I’ve no idea why MLS commissioner Don Garber proclaimed a few months ago that the league was taking a serious look at aligning with the international
calendar, only to back off that stance recently.
But a look at attendances so far this season, with rainy and cold weather plaguing many games, reveals one of the rationales for not starting play in August and playing through the winter into May, as many fans and journalists have advocated. Aligning with the international calendar can mean skipping FIFA dates, as most leagues do, and/or starting play in late summer, which some leagues don’t, and MLS shouldn’t.
At the time, Garber denied political motivation: that the original announcement, timed shortly before FIFA was to name its choices for the 2018 and 2022 World Cup, might sway President Sepp Blatter and the Executive Committee. Among his other curious proclamations, Blatter had remarked several times that the sooner MLS aligned with the international calendar, the better. MLS did go dark for two weeks last summer during the World Cup, but elected not to avoid scheduling games this season on certain FIFA dates.
MLS took a lot of criticism last month when league matches, including a glamorous Real Salt Lake-Galaxy showdown at Rio Tinto Stadium, conflicted with FIFA international dates. An expansion of the league schedule to 34 matches and the difficulty of most teams to attract good midweek crowds squeezed available weekend playing dates, and thus MLS played during the late March FIFA dates and will do so again in June, when the USA-Spain friendly at Gillette Stadium falls on a Saturday full of MLS games.
Without a Gold Cup, which will take up the last three weeks of June, MLS might have been able to skip the other FIFA dates. But this league is still dependent on weekend crowds, and the better weather of late spring, summer, and early fall. Citing the harsh, winter conditions endured by fans in other parts of the world -- or by NFL fans in December and January for that matter -- just isn’t relevant. In many cities, MLS games are not important enough to enough fans for them to venture out in bad weather, and so far this season, there have been bad crowds in good conditions.
A few figures, and weather reports, from last weekend: New York (13,664) for its first match with Dwayne DeRosario, clear and 58 degrees; defending champion Colorado (9,857) with snow falling; New England (7,114), cloudy and 48 degrees. Conditions don’t seem to matter in some places; fans in Toronto, Salt Lake City and Seattle have proved their hardiness, Philly’s followers are pretty resilient, but to risk winter weather in many other cities just isn’t wise.
On March 26, the second weekend of the season, the Revs’ home opener, with temperatures of 38 degrees, attracted 12,914. They are coming off a poor 2010 season, and grim economic conditions throughout the country can’t be disregarded. But even with a winter break, the league would need to play in March and April, as well as November and part of December, and in most MLS cities, the league literally can’t afford to do that, and not just because of ticket receipts. Half-full facilities aren’t attractive to TV partners, sponsors, potential investors, etc.

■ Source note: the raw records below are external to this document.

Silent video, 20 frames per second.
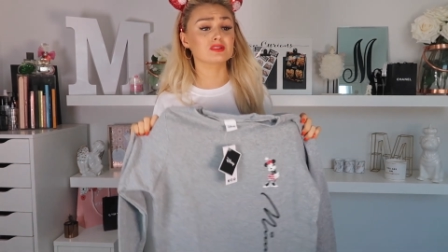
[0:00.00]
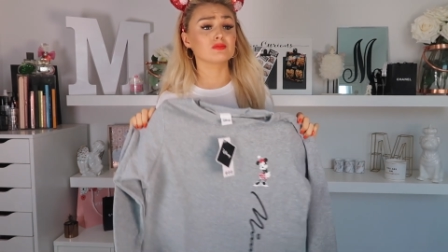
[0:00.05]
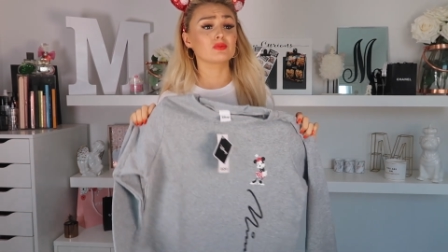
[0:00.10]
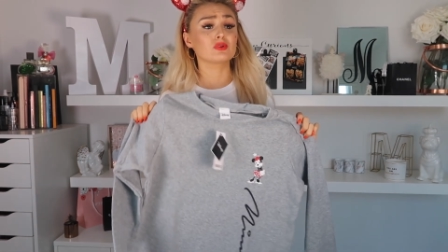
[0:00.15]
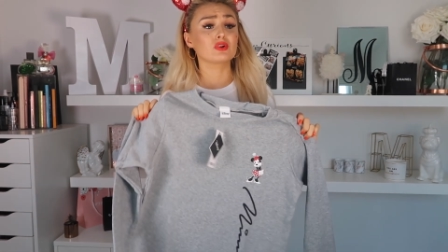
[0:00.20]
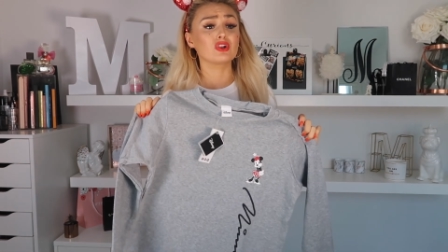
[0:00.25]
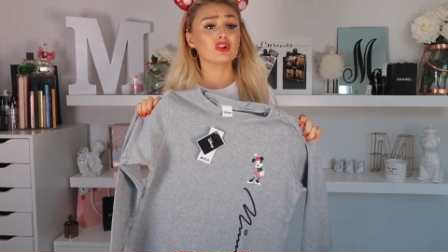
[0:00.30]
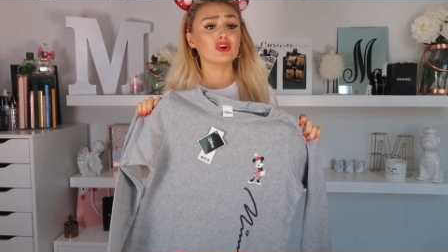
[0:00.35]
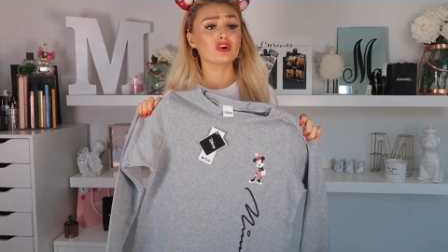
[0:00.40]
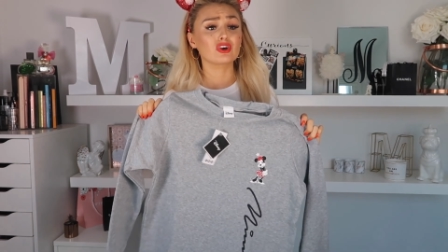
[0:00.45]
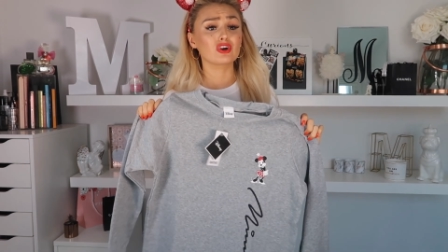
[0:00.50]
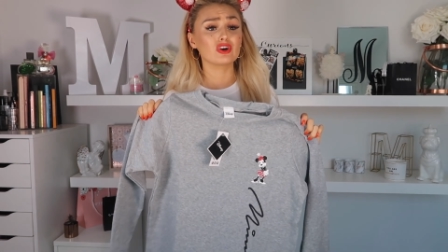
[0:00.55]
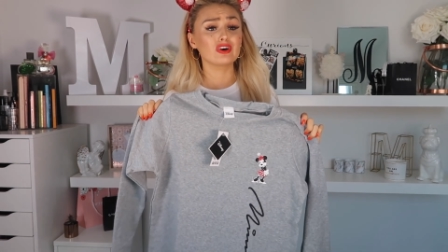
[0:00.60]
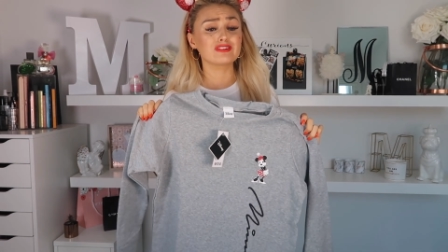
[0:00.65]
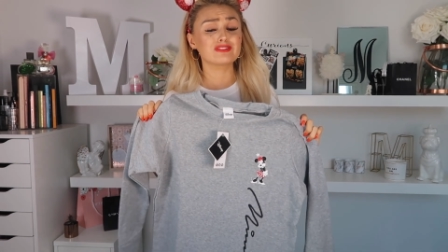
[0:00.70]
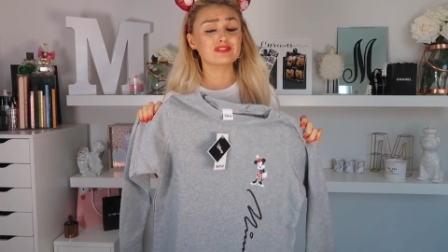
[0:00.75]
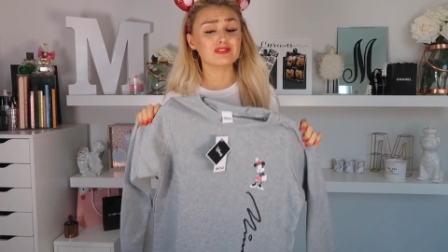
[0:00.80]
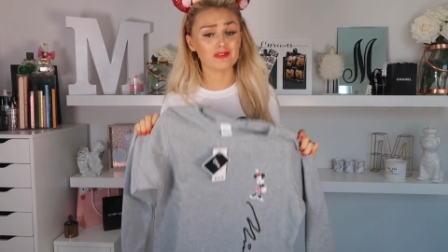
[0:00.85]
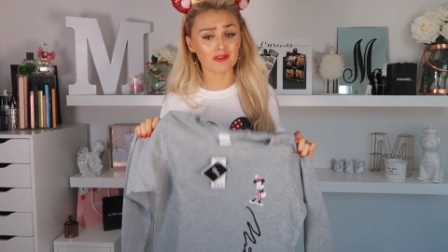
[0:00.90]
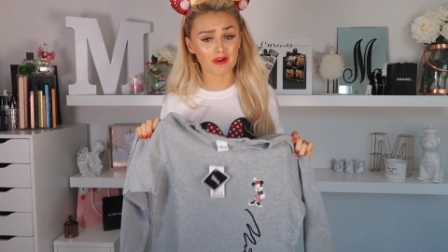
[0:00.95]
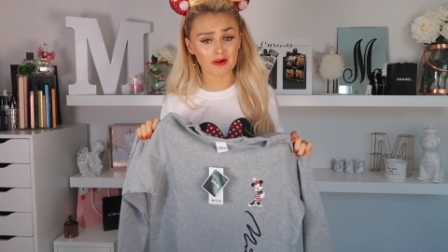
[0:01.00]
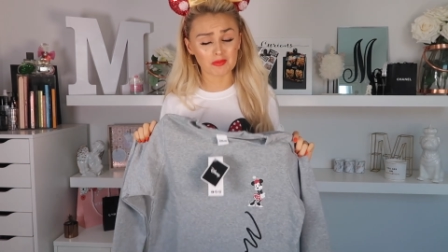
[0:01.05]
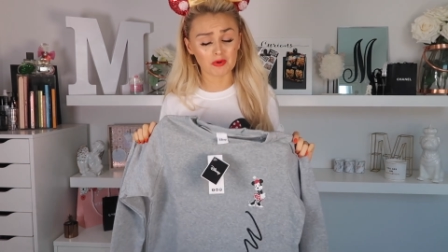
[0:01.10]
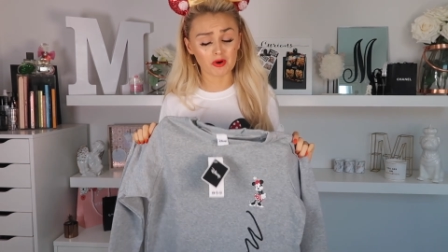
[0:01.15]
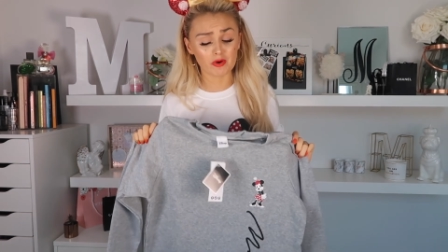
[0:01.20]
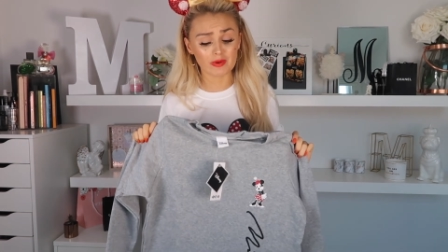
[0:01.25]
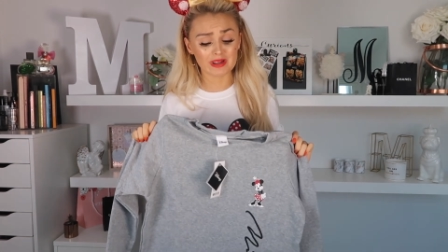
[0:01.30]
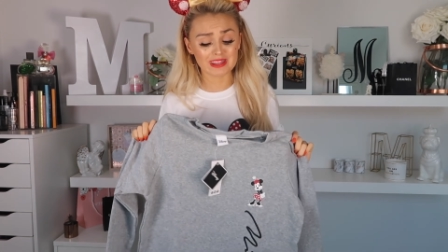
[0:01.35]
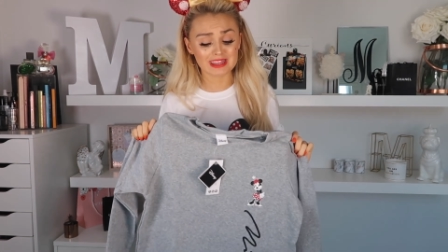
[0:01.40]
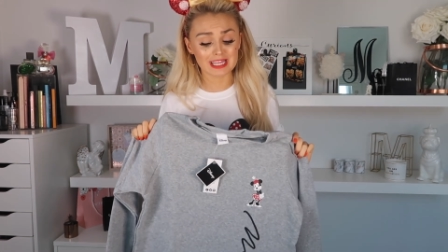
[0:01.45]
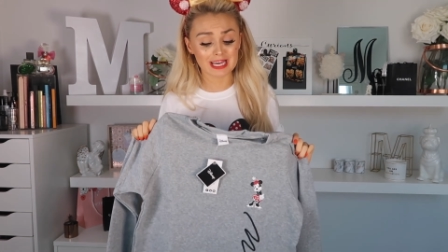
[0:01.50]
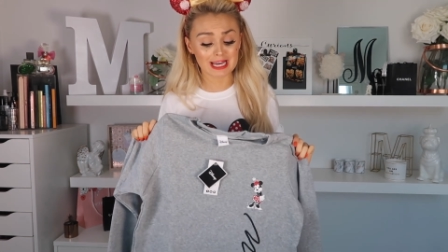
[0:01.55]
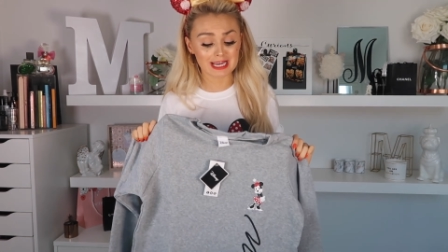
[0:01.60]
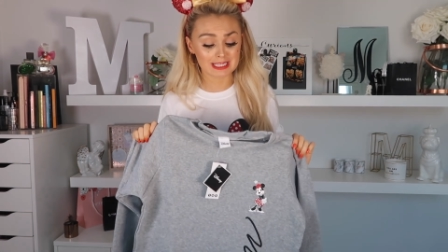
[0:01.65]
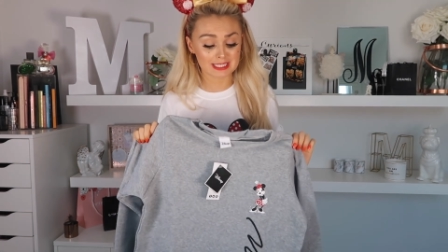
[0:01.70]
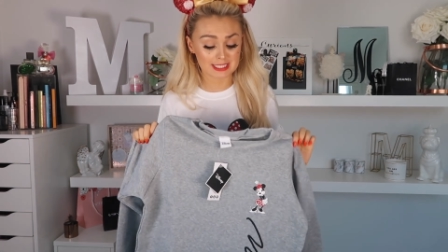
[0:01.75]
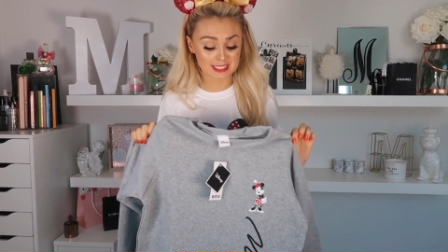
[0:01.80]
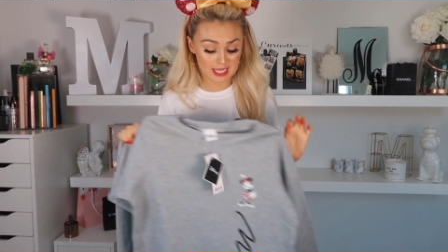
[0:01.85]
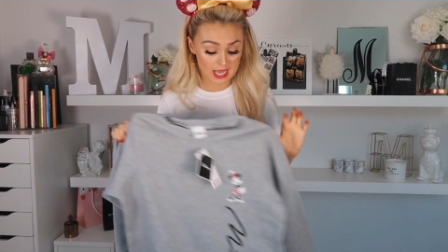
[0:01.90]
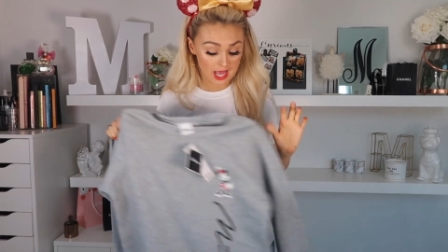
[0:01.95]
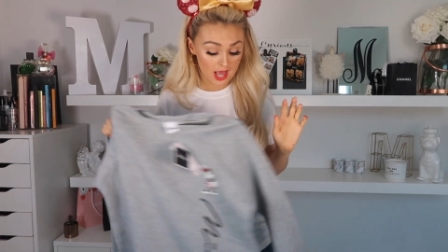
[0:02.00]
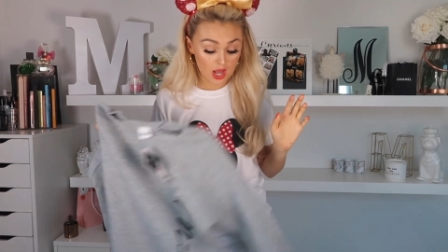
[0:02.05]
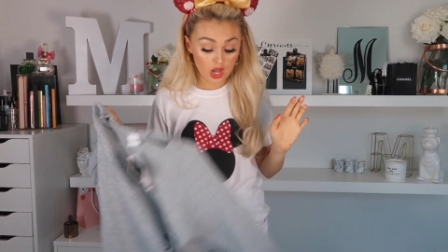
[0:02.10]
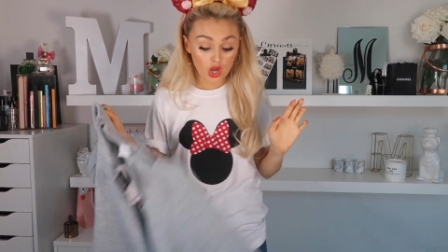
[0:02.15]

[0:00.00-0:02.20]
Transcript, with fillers: that would look adorable with this.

Next year, with the addition of a 19th team (Montreal), MLS will have some hard decisions to make. A balanced schedule would mean 36 games per team and thus less wiggle room for skipping FIFA dates, yet without a Gold Cup to exacerbate congestion, MLS should avoid as many FIFA dates as possible no matter how it re-formats its schedule. This year’s midweek attendance figures will play a major role in those decisions.
The first 2011 midweek game is Wednesday, when Vancouver hosts New England. The ‘Caps have topped 20,000 in their two MLS games to date and will approach that number again. At this early stage, the novelty of a new team and a proud tradition of soccer attendance gives Vancouver the look and feel of teams like Toronto and Seattle and a few other cities. Their fans aren’t deterred by harsh weather or the hassle of getting to a midweek game. But if the Revs were at home Wednesday they’d struggle to match the 7,114 they drew last weekend, and the difference between midweek and weekend crowds for many teams exceeds 5,000 per game.
The league has also scheduled more than a dozen games for Friday nights, which are being televised on Fox Soccer Channel. The Crew drew 14,549 fans for its 2-0 defeat of FC Dallas last Friday, which is a better barometer than the 36,204 that attended the Sounders’ 1-1 tie with Houston March 25. Up next is a Friday rematch of MLS Cup 2010, when FC Dallas hosts defending champion Colorado.
However, Friday games do not relieve schedule congestion, since a Friday date precludes a team from playing again that week. If MLS is to avoid FIFA dates, some of which fall on weekends, it must increase midweek games, which in many cases draw so poorly the cost to the league is significant.
Friday games are yet another factor to be considered when league officials plot their scheduling strategy for 2011. They should strive to accommodate FIFA dates whenever possible, for to do otherwise devalues the league’s credibility, and it’s no secret teams that can’t sell a lot of season tickets flounder at the gate midweek.
But there’s no sane reason for MLS to be a winter game.